Your task ▸
Without any pictures, output the records exactly as they are.

Data for review ▸
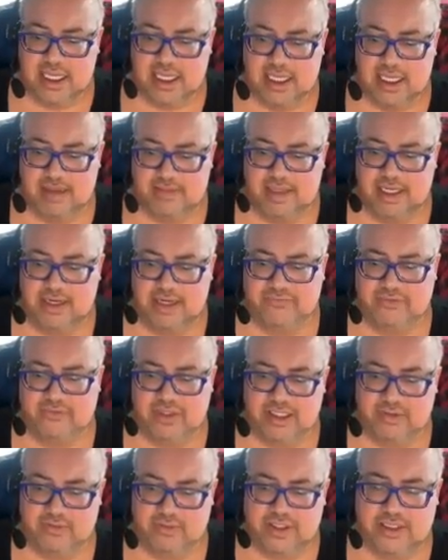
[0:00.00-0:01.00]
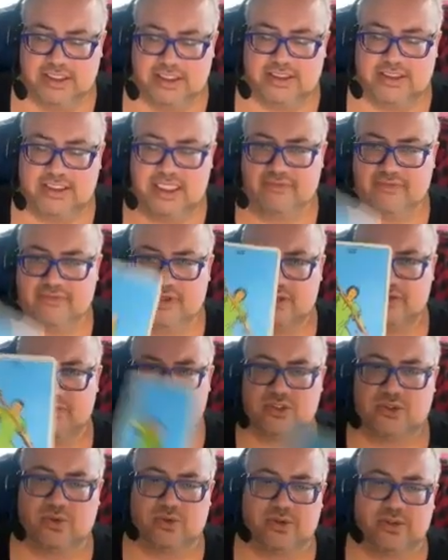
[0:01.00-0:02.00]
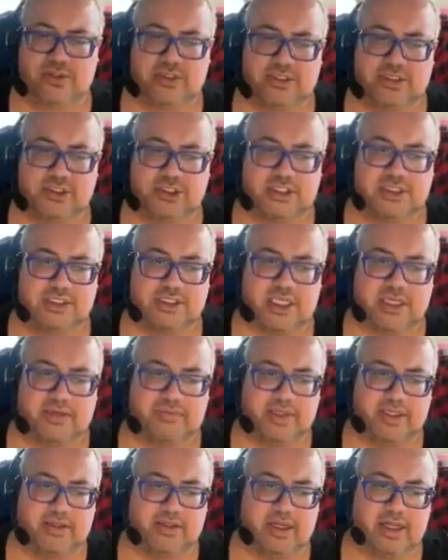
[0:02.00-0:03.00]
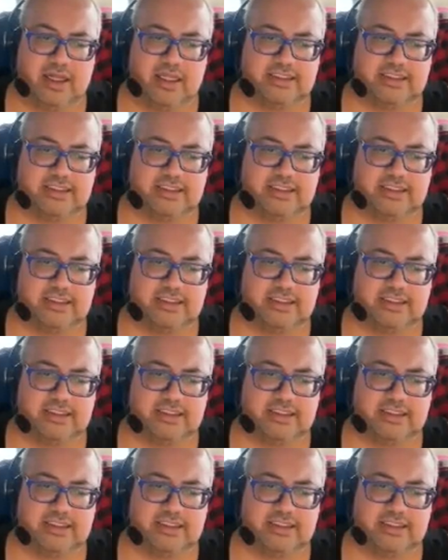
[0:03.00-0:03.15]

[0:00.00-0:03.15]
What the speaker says: And I feel like with the Seven of Swords, she's going to be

Task response ▸
[0:00.00-0:01.00]
[0:01.00-0:02.00]
[0:02.00-0:03.00]
[0:03.00-0:03.15]

[0:00.00-0:03.15]
What the speaker says: And I feel like with the Seven of Swords, she's going to be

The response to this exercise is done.